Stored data
= = =

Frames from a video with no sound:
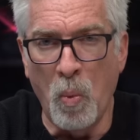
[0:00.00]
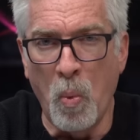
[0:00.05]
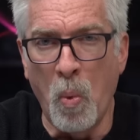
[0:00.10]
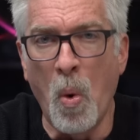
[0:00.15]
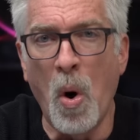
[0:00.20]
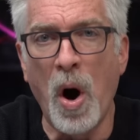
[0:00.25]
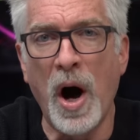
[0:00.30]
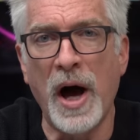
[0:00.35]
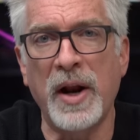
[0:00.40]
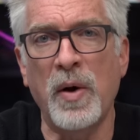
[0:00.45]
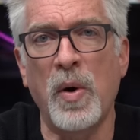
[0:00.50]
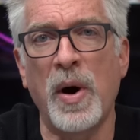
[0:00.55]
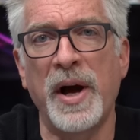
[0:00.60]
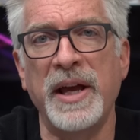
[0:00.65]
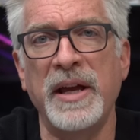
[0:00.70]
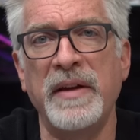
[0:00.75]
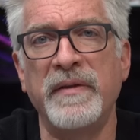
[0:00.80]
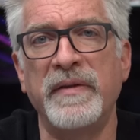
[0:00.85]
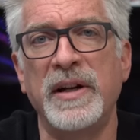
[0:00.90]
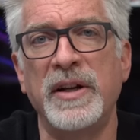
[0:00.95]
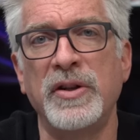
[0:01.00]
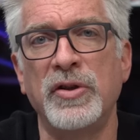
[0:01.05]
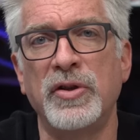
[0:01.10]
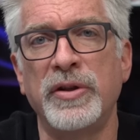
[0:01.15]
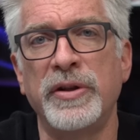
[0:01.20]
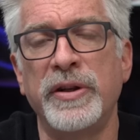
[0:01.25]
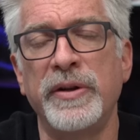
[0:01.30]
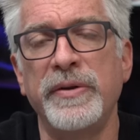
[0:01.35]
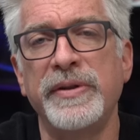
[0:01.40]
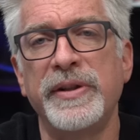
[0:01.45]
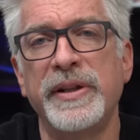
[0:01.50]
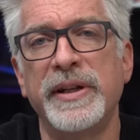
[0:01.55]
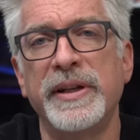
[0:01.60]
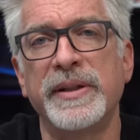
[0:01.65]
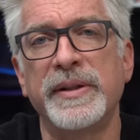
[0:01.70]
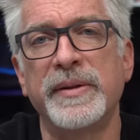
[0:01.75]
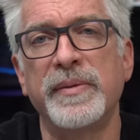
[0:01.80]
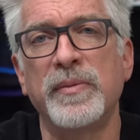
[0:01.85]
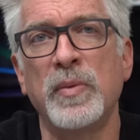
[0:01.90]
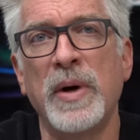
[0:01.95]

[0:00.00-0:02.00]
Why do I even introduce this?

= = =

> [Your task]:
When you transcribe the entries, reproduce each line exactly and skip any picture.

> [Result for this task]:
Frames from a video with no sound:
[0:00.00]
[0:00.05]
[0:00.10]
[0:00.15]
[0:00.20]
[0:00.25]
[0:00.30]
[0:00.35]
[0:00.40]
[0:00.45]
[0:00.50]
[0:00.55]
[0:00.60]
[0:00.65]
[0:00.70]
[0:00.75]
[0:00.80]
[0:00.85]
[0:00.90]
[0:00.95]
[0:01.00]
[0:01.05]
[0:01.10]
[0:01.15]
[0:01.20]
[0:01.25]
[0:01.30]
[0:01.35]
[0:01.40]
[0:01.45]
[0:01.50]
[0:01.55]
[0:01.60]
[0:01.65]
[0:01.70]
[0:01.75]
[0:01.80]
[0:01.85]
[0:01.90]
[0:01.95]

[0:00.00-0:02.00]
Why do I even introduce this?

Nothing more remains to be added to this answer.